_BRIEF_:
Across the whole listing, return each line exactly, with no images included.
======== MATERIAL SUPPLIED ========
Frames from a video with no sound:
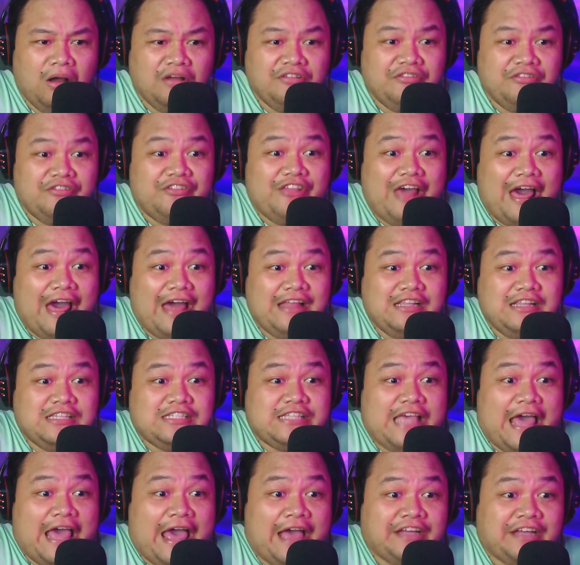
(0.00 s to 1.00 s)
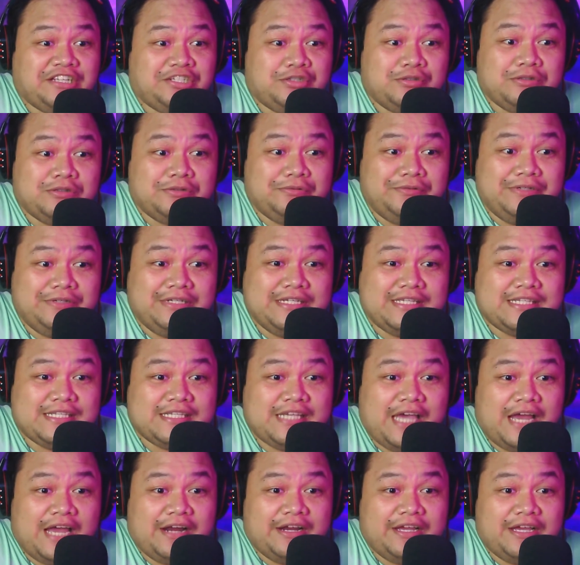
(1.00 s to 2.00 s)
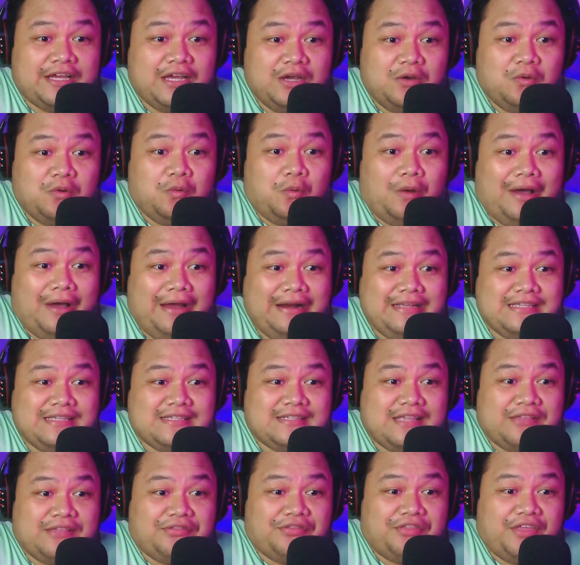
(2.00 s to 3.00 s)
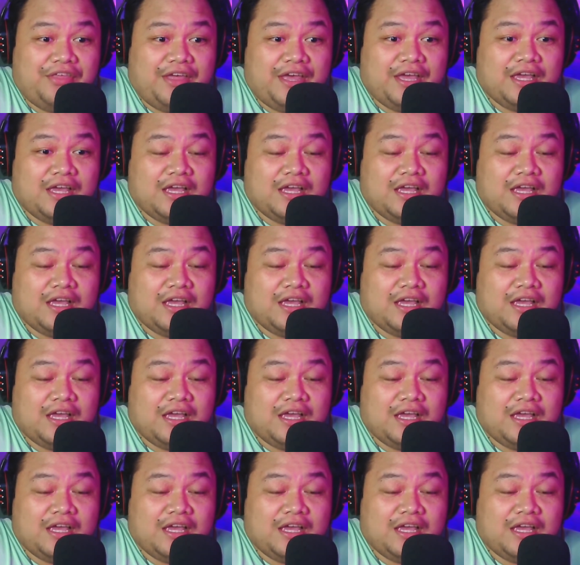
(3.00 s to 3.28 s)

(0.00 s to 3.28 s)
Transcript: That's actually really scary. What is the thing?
========
_EXERCISE RESULT_:
Frames from a video with no sound:
(0.00 s to 1.00 s)
(1.00 s to 2.00 s)
(2.00 s to 3.00 s)
(3.00 s to 3.28 s)

(0.00 s to 3.28 s)
Transcript: That's actually really scary. What is the thing?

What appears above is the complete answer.